EXCERPTED DATA:
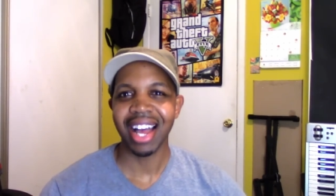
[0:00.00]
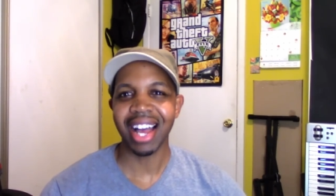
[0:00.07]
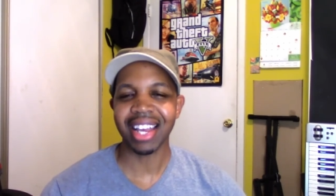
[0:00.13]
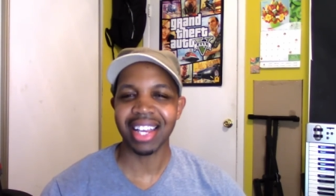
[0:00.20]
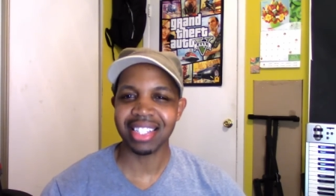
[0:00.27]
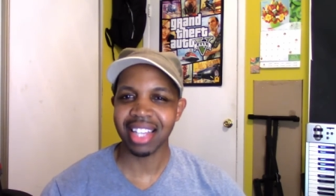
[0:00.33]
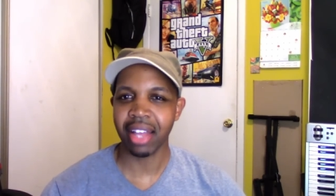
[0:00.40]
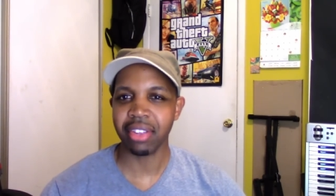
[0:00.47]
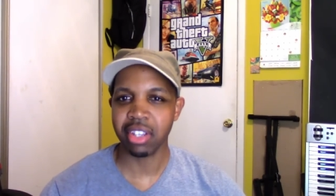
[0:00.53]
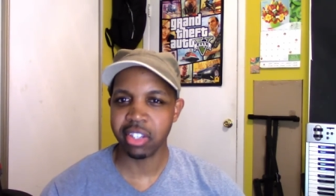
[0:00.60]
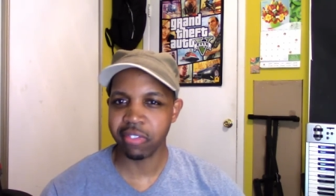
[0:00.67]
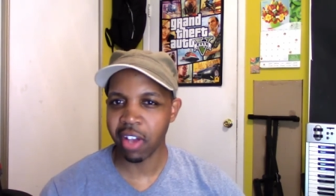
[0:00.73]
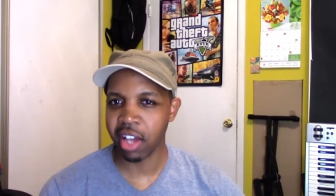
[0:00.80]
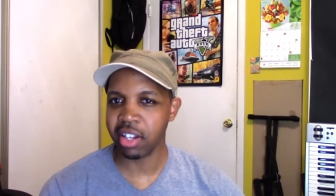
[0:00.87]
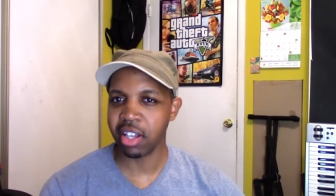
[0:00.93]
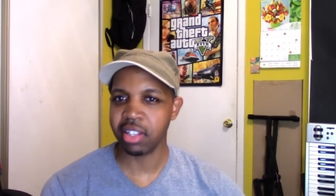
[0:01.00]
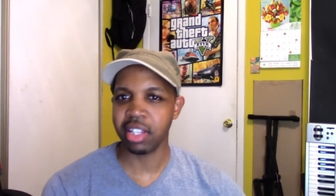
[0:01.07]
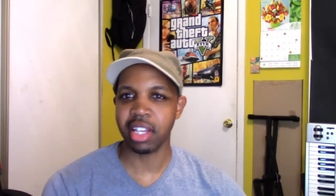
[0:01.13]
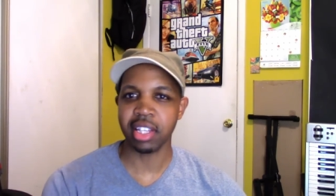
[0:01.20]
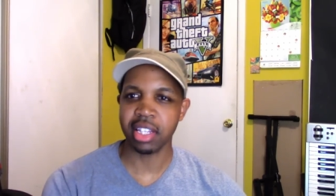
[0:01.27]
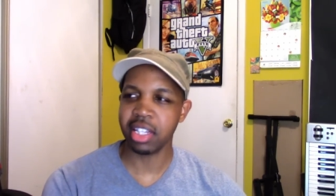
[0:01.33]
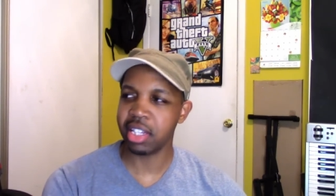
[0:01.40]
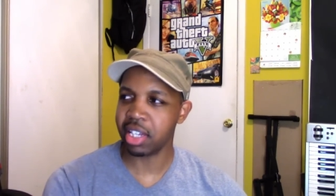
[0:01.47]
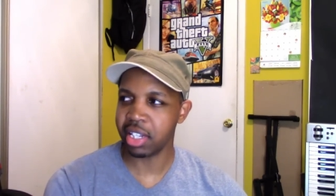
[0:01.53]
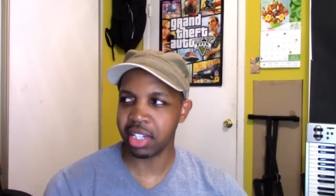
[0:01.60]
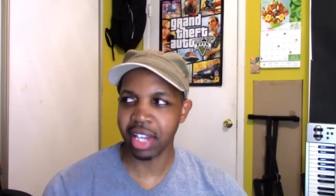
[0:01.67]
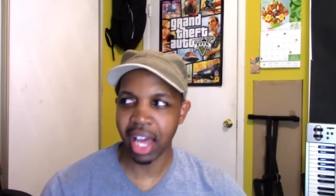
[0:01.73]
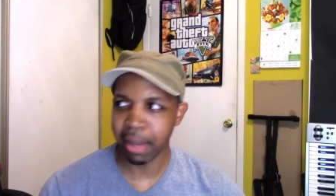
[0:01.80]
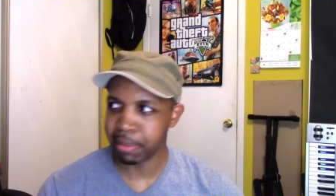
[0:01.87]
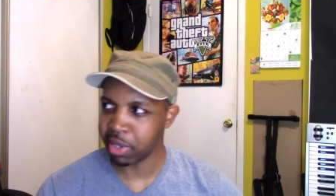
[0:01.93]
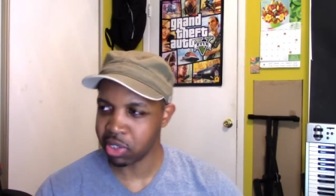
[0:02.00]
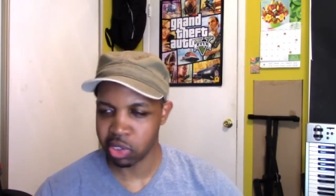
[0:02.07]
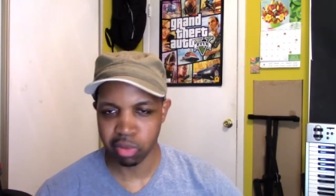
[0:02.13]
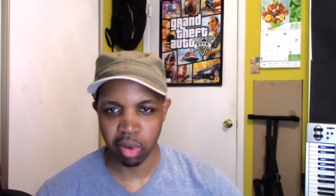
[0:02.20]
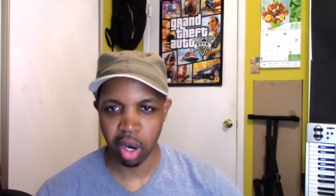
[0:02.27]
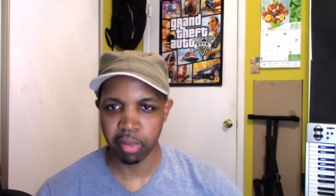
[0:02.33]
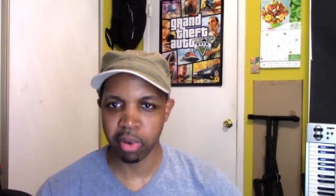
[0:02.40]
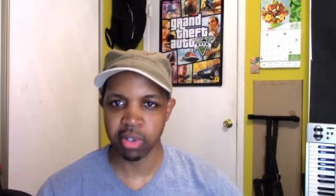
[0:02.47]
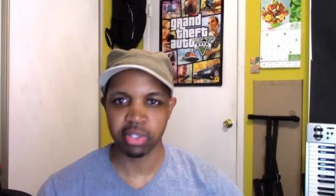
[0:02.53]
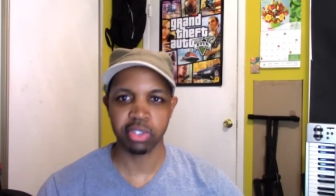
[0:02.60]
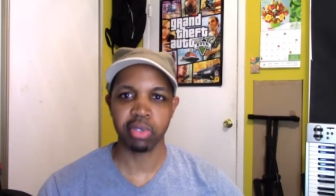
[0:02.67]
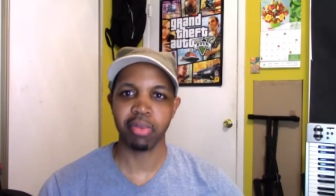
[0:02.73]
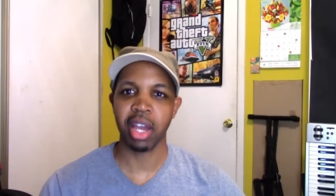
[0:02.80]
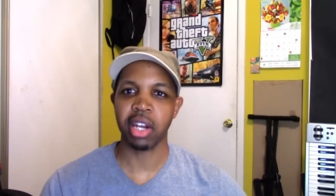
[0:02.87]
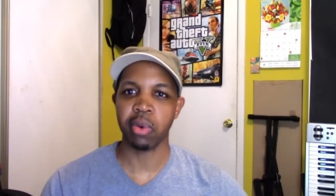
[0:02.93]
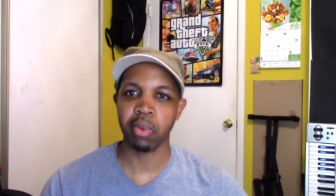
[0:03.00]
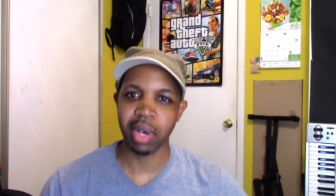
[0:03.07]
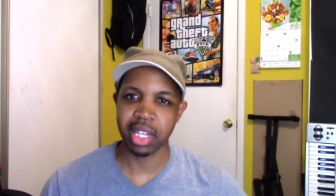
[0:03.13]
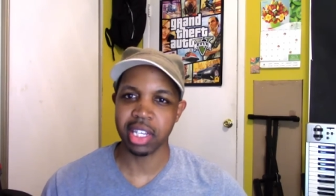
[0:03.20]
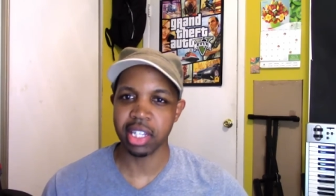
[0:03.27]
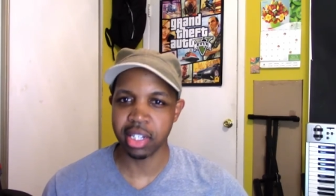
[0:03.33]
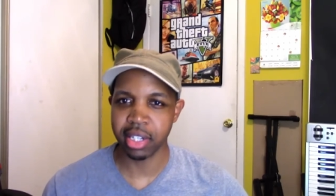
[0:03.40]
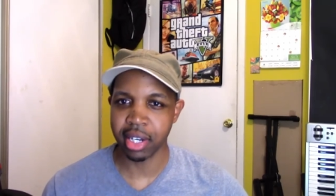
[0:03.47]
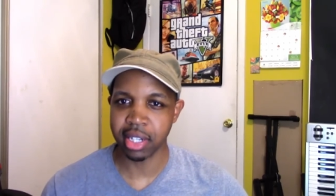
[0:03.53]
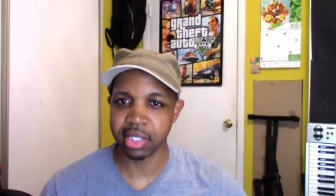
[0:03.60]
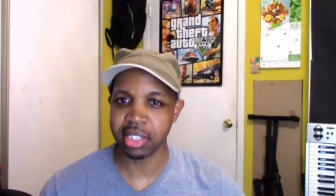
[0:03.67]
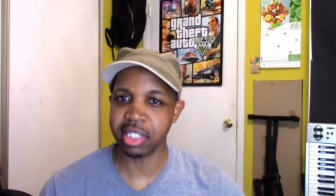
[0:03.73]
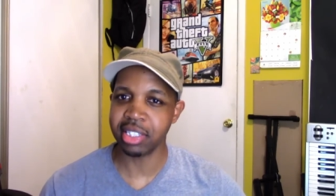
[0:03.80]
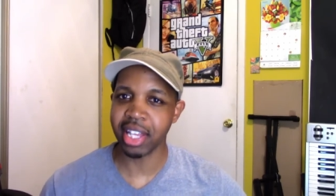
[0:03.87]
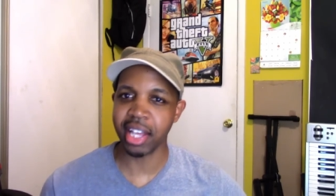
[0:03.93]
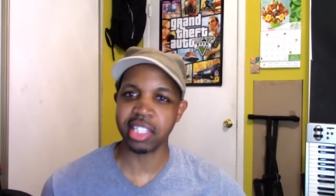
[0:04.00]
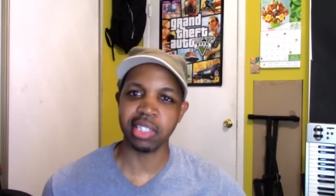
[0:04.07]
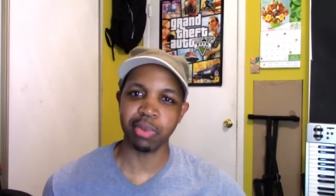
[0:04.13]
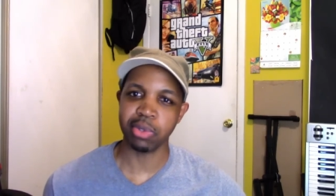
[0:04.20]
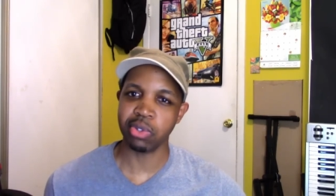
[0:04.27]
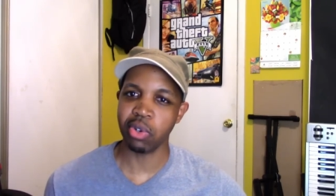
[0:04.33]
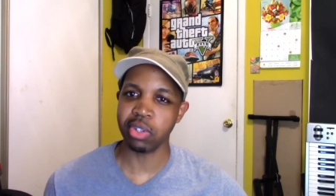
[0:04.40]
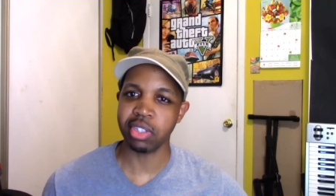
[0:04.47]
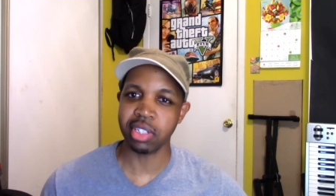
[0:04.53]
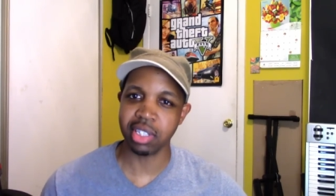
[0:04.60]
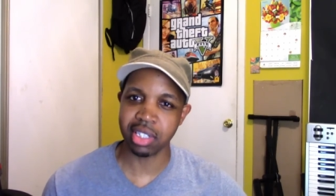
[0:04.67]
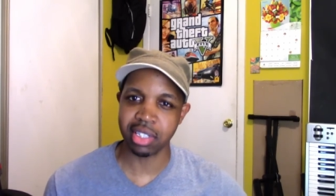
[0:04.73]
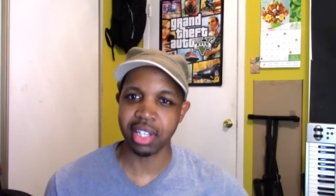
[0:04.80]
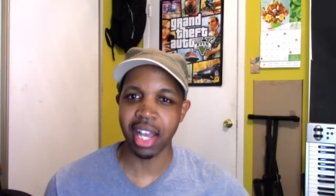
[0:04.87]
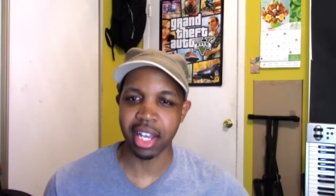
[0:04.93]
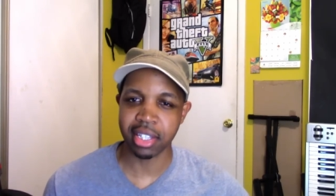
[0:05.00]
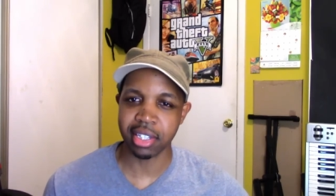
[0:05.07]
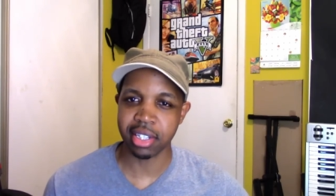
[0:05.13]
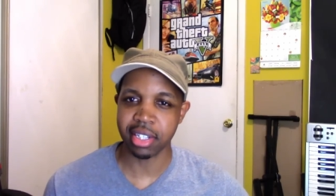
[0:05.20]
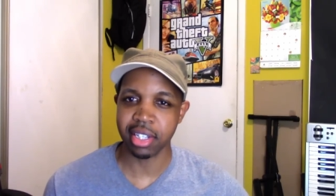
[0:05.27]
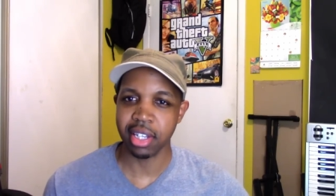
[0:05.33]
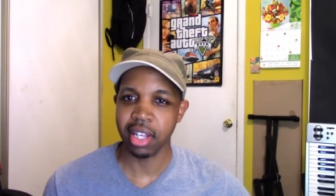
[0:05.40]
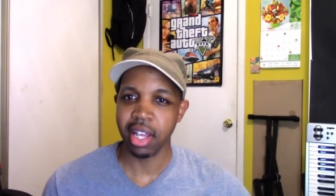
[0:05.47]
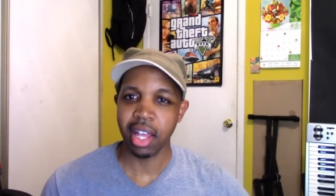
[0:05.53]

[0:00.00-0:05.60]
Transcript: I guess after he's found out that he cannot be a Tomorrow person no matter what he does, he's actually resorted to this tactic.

TASK REQUIREMENTS: Output every record verbatim, excluding any picture it contains.

REPLY:
[0:00.00]
[0:00.07]
[0:00.13]
[0:00.20]
[0:00.27]
[0:00.33]
[0:00.40]
[0:00.47]
[0:00.53]
[0:00.60]
[0:00.67]
[0:00.73]
[0:00.80]
[0:00.87]
[0:00.93]
[0:01.00]
[0:01.07]
[0:01.13]
[0:01.20]
[0:01.27]
[0:01.33]
[0:01.40]
[0:01.47]
[0:01.53]
[0:01.60]
[0:01.67]
[0:01.73]
[0:01.80]
[0:01.87]
[0:01.93]
[0:02.00]
[0:02.07]
[0:02.13]
[0:02.20]
[0:02.27]
[0:02.33]
[0:02.40]
[0:02.47]
[0:02.53]
[0:02.60]
[0:02.67]
[0:02.73]
[0:02.80]
[0:02.87]
[0:02.93]
[0:03.00]
[0:03.07]
[0:03.13]
[0:03.20]
[0:03.27]
[0:03.33]
[0:03.40]
[0:03.47]
[0:03.53]
[0:03.60]
[0:03.67]
[0:03.73]
[0:03.80]
[0:03.87]
[0:03.93]
[0:04.00]
[0:04.07]
[0:04.13]
[0:04.20]
[0:04.27]
[0:04.33]
[0:04.40]
[0:04.47]
[0:04.53]
[0:04.60]
[0:04.67]
[0:04.73]
[0:04.80]
[0:04.87]
[0:04.93]
[0:05.00]
[0:05.07]
[0:05.13]
[0:05.20]
[0:05.27]
[0:05.33]
[0:05.40]
[0:05.47]
[0:05.53]

[0:00.00-0:05.60]
Transcript: I guess after he's found out that he cannot be a Tomorrow person no matter what he does, he's actually resorted to this tactic.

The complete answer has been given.